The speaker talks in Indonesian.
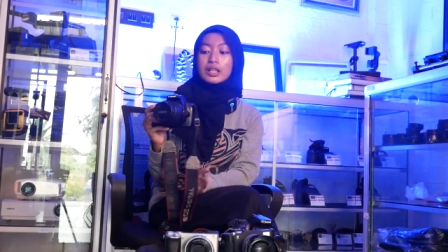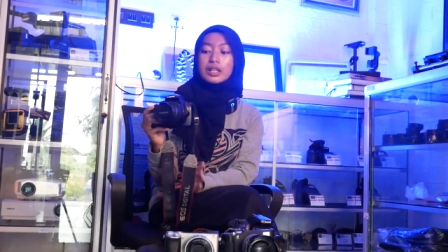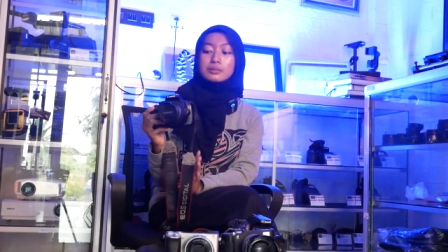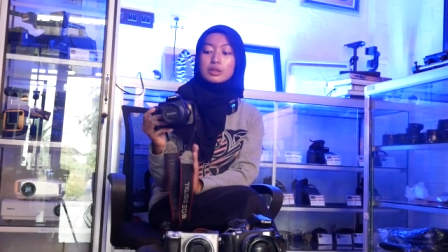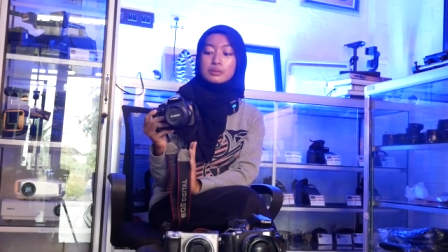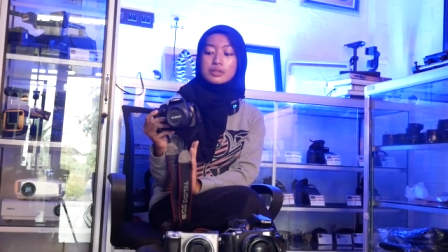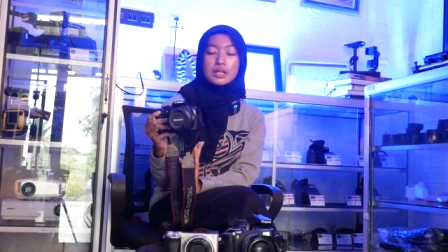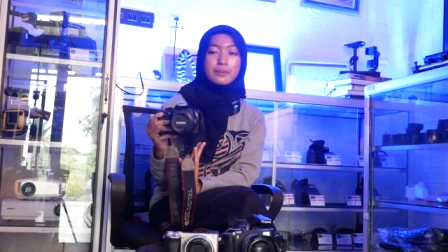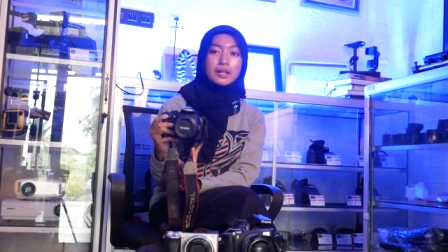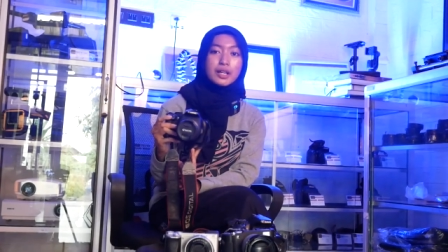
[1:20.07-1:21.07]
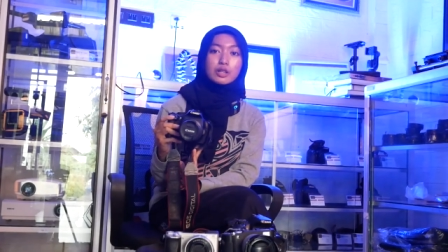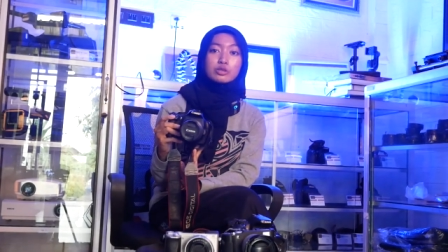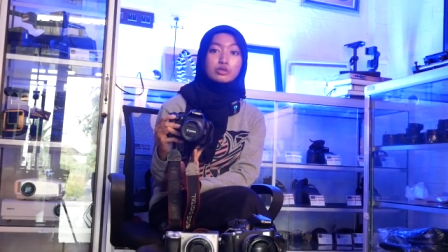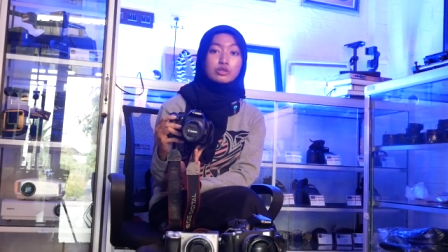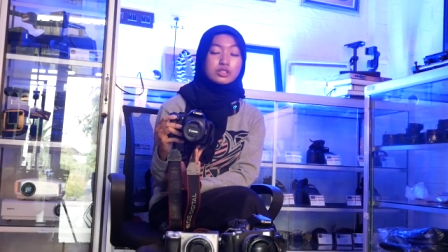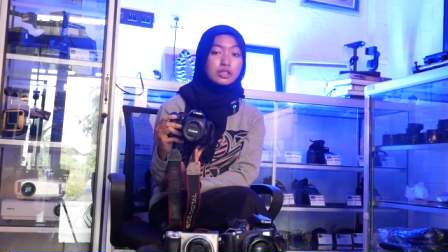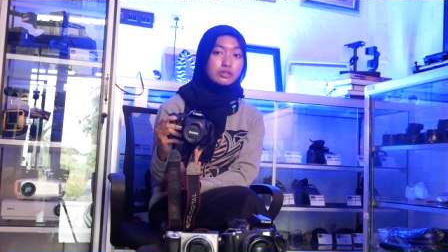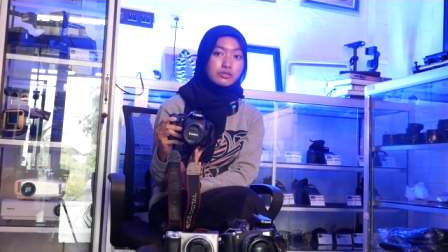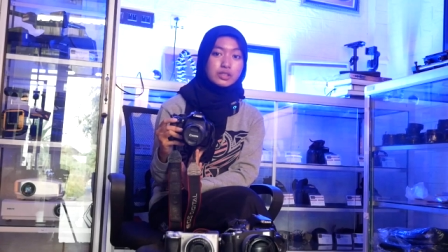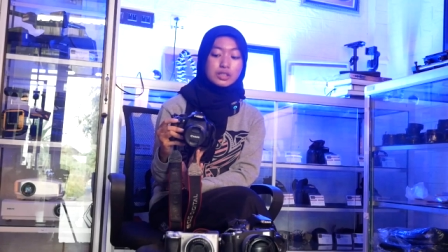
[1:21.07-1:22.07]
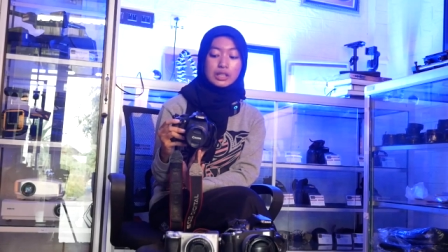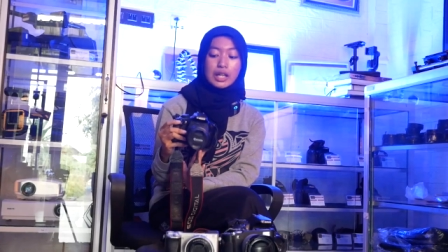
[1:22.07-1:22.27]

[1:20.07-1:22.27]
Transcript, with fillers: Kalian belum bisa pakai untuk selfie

==

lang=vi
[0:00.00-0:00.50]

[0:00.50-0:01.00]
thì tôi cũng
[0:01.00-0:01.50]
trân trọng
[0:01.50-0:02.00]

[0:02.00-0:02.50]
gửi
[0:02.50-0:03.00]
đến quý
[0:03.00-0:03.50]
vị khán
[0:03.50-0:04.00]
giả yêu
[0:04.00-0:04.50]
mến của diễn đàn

◆ Required action
Using the data above, retype exactly and only the lines from the one containing "The speaker talks in Indonesian." up to and including the one containing "Transcript, with fillers: Kalian", with no pictures carried over.

◆ Exercise output
The speaker talks in Indonesian.
[1:20.07-1:21.07]
[1:21.07-1:22.07]
[1:22.07-1:22.27]

[1:20.07-1:22.27]
Transcript, with fillers: Kalian belum bisa pakai untuk selfie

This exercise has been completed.